(Dataset entries)
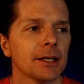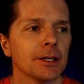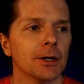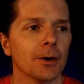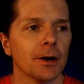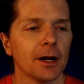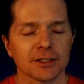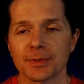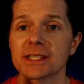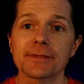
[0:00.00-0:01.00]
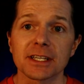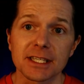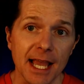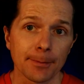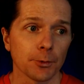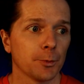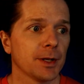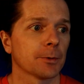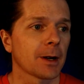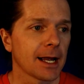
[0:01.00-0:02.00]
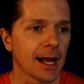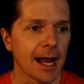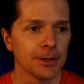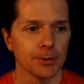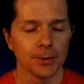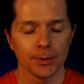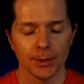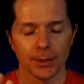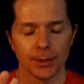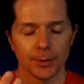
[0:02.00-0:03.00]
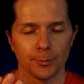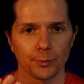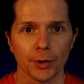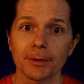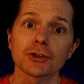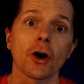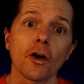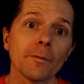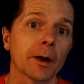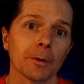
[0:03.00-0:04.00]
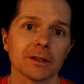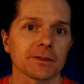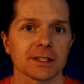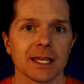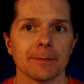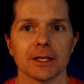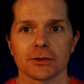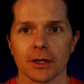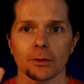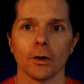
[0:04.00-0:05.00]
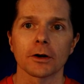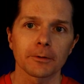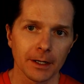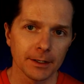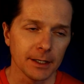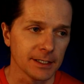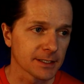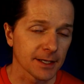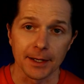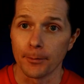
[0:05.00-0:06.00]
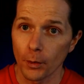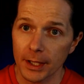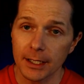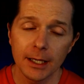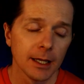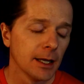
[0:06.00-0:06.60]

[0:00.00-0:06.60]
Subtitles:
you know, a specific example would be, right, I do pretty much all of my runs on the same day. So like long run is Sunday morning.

...

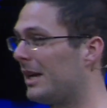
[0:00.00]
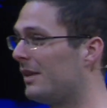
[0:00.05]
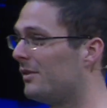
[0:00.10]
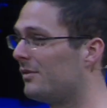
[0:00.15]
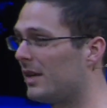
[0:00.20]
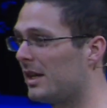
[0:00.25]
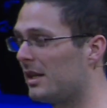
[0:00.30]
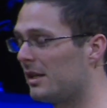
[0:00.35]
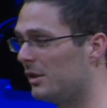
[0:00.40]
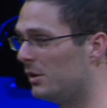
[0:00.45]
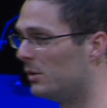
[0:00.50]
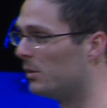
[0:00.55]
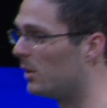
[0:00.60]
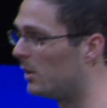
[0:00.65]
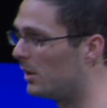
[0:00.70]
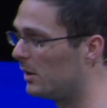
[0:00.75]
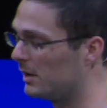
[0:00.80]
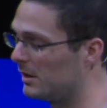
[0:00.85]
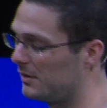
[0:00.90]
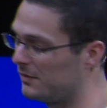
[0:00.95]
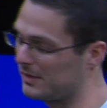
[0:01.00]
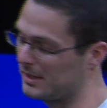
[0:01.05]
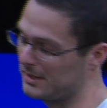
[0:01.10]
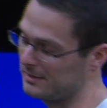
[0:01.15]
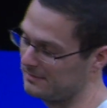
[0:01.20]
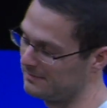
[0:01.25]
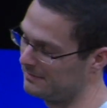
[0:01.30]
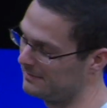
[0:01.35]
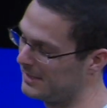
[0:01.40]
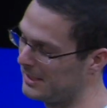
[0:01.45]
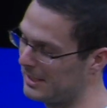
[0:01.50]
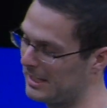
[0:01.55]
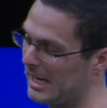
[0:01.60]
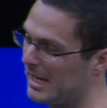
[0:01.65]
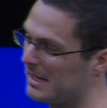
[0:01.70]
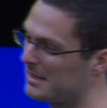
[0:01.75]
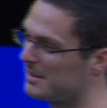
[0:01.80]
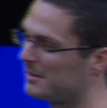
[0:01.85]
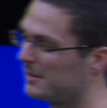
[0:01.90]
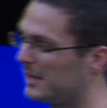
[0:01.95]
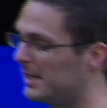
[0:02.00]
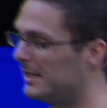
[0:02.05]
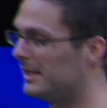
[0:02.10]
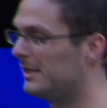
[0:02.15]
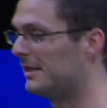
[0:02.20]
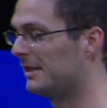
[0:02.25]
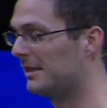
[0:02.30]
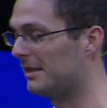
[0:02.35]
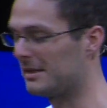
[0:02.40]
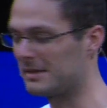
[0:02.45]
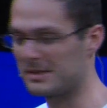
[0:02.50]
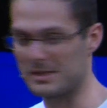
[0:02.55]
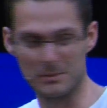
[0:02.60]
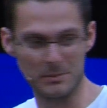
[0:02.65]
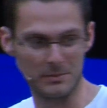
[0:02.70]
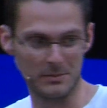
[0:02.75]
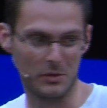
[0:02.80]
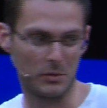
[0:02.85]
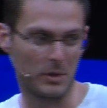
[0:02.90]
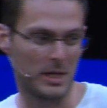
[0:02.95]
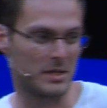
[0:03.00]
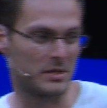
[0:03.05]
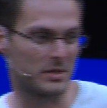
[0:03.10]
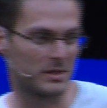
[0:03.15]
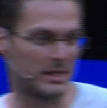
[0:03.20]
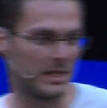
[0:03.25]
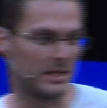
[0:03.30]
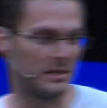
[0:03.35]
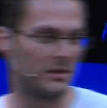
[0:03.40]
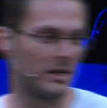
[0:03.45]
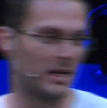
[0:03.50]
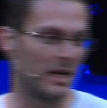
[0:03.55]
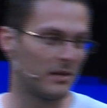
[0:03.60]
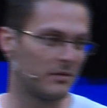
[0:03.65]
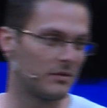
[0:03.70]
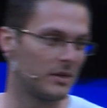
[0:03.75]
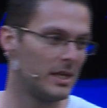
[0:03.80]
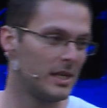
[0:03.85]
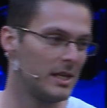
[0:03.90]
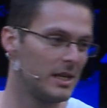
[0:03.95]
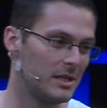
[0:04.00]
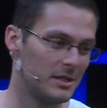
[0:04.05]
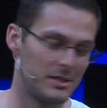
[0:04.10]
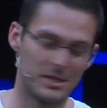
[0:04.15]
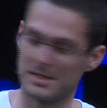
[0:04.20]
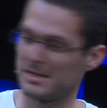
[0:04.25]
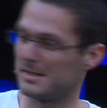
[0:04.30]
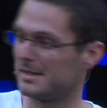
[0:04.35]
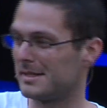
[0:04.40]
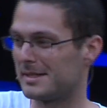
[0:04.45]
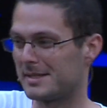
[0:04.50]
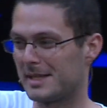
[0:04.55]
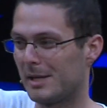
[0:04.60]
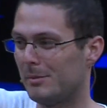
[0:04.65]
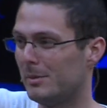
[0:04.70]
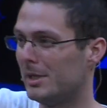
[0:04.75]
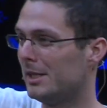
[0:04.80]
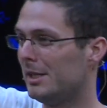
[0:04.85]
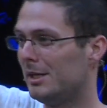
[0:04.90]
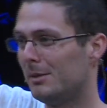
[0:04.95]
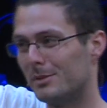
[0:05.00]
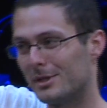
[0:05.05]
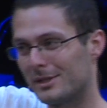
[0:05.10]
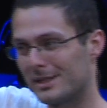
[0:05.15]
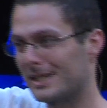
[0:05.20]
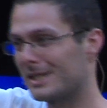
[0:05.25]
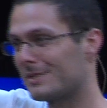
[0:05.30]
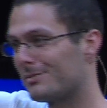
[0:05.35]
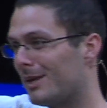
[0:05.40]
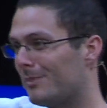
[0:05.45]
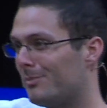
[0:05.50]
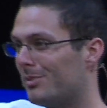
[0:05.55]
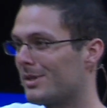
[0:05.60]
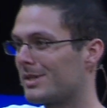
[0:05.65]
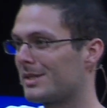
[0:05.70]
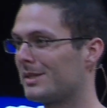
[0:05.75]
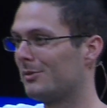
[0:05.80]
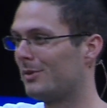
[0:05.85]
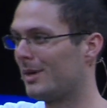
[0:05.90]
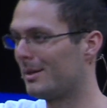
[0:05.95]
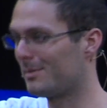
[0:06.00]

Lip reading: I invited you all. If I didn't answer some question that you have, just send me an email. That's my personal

==

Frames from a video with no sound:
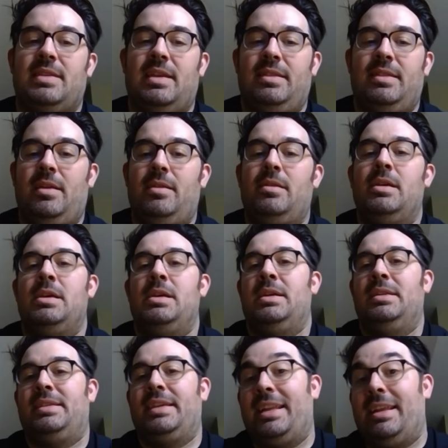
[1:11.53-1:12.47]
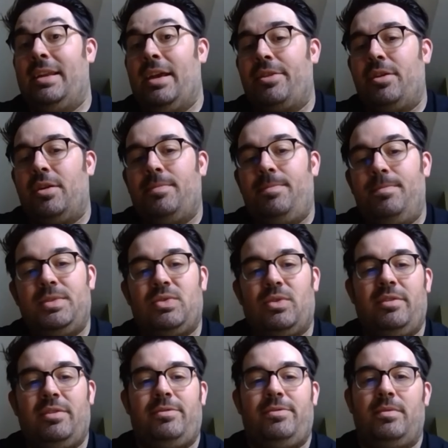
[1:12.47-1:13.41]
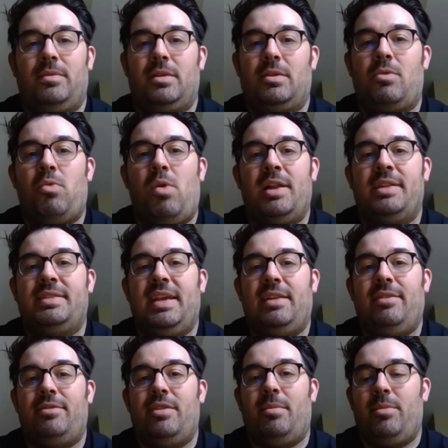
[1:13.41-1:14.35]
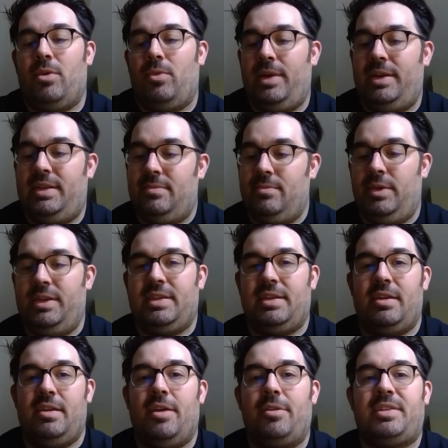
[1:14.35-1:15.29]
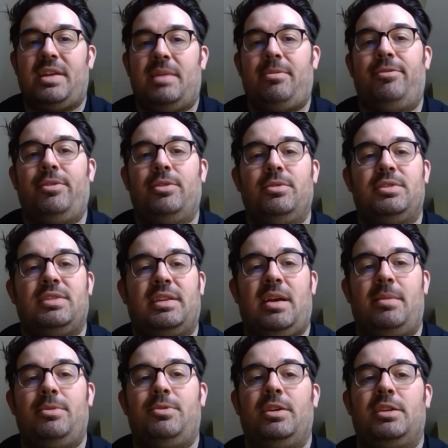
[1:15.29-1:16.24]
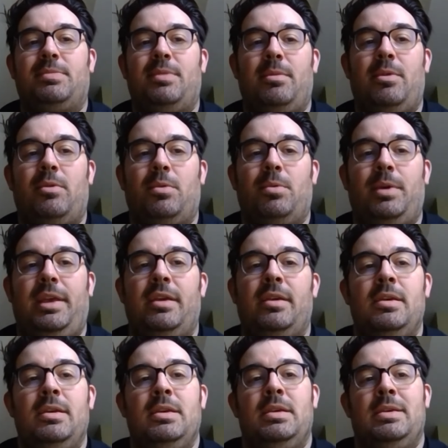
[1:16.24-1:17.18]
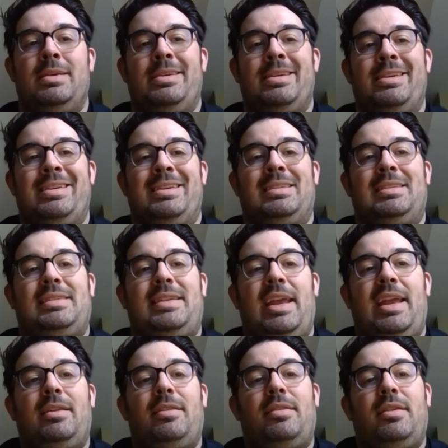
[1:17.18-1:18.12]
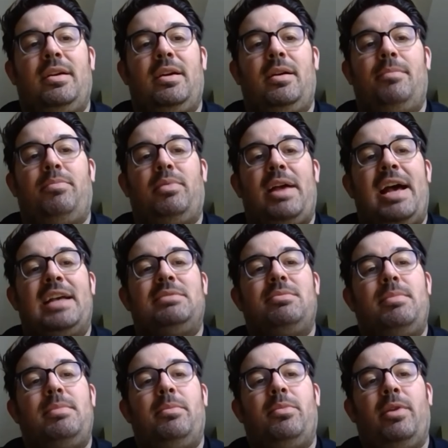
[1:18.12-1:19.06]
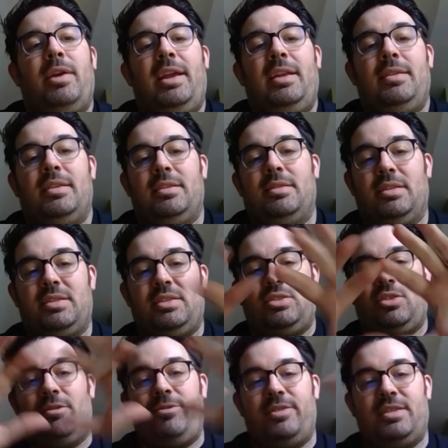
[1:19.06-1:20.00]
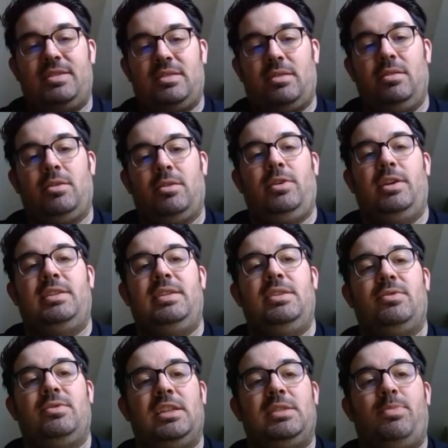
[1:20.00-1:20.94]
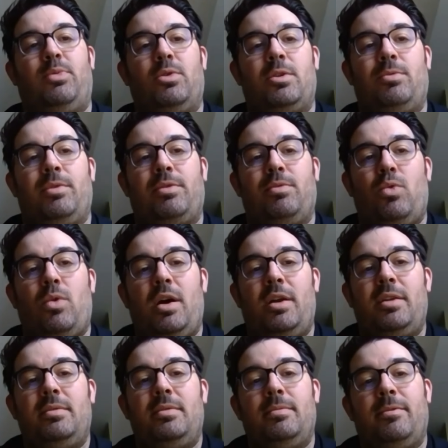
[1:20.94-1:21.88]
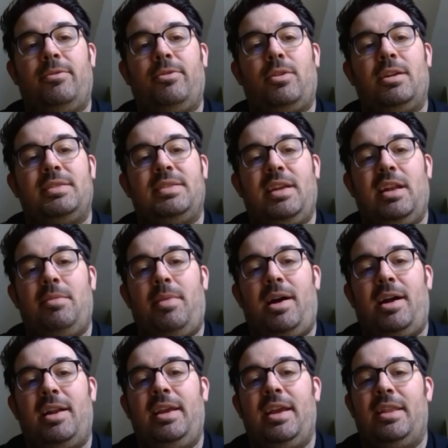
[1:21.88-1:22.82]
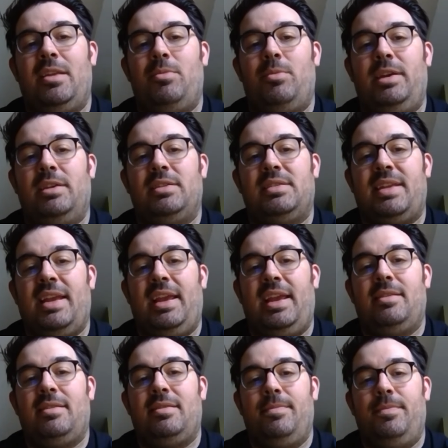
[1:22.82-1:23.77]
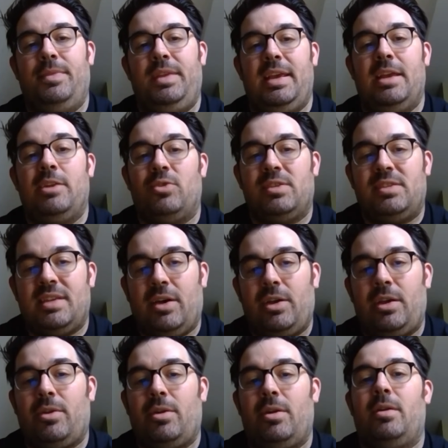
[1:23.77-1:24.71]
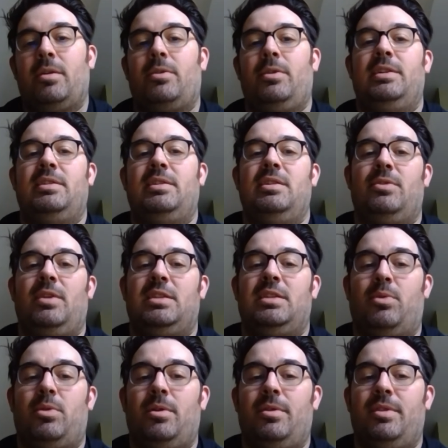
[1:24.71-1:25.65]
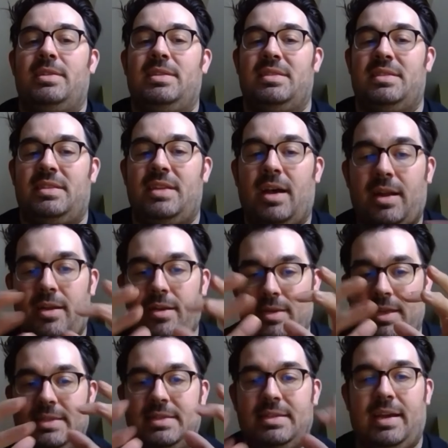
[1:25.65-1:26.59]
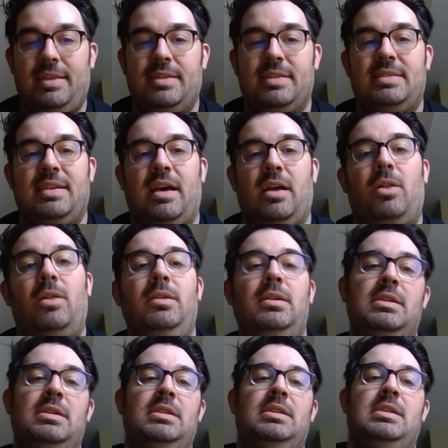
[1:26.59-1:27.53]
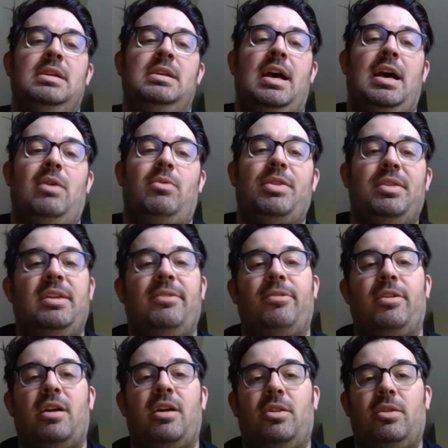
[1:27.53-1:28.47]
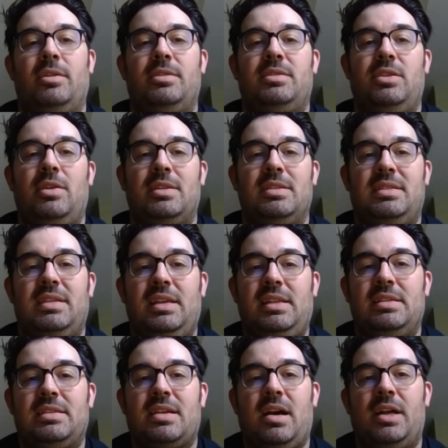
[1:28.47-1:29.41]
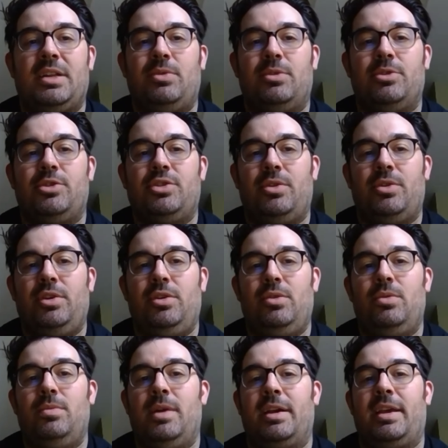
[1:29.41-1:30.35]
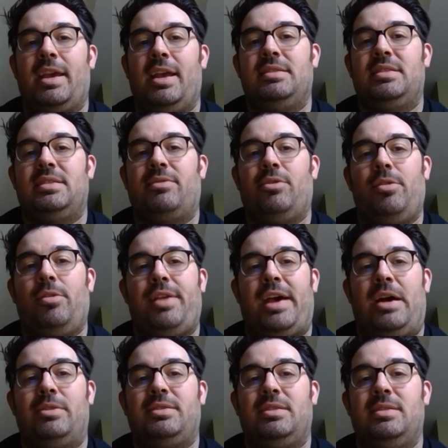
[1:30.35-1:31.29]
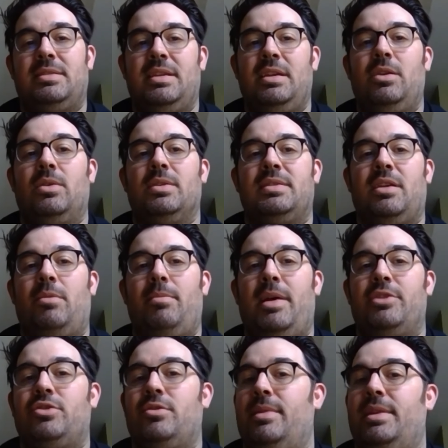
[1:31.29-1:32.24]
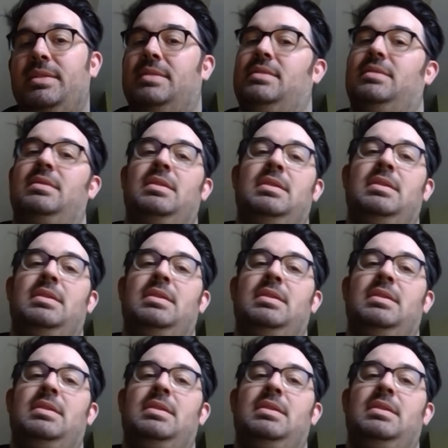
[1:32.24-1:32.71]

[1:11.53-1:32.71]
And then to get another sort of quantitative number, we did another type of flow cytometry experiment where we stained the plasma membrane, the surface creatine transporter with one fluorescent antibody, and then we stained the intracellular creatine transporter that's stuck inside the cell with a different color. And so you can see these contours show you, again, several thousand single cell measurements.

→ EXERCISE BRIEF: What lines above run from the one with "[1:13.41-1:14.35]" to the one with "[1:32.24-1:32.71]"? Give them again exactly, ends included, and leave the pictures out.

→ ANSWER TO THIS PROBLEM:
[1:13.41-1:14.35]
[1:14.35-1:15.29]
[1:15.29-1:16.24]
[1:16.24-1:17.18]
[1:17.18-1:18.12]
[1:18.12-1:19.06]
[1:19.06-1:20.00]
[1:20.00-1:20.94]
[1:20.94-1:21.88]
[1:21.88-1:22.82]
[1:22.82-1:23.77]
[1:23.77-1:24.71]
[1:24.71-1:25.65]
[1:25.65-1:26.59]
[1:26.59-1:27.53]
[1:27.53-1:28.47]
[1:28.47-1:29.41]
[1:29.41-1:30.35]
[1:30.35-1:31.29]
[1:31.29-1:32.24]
[1:32.24-1:32.71]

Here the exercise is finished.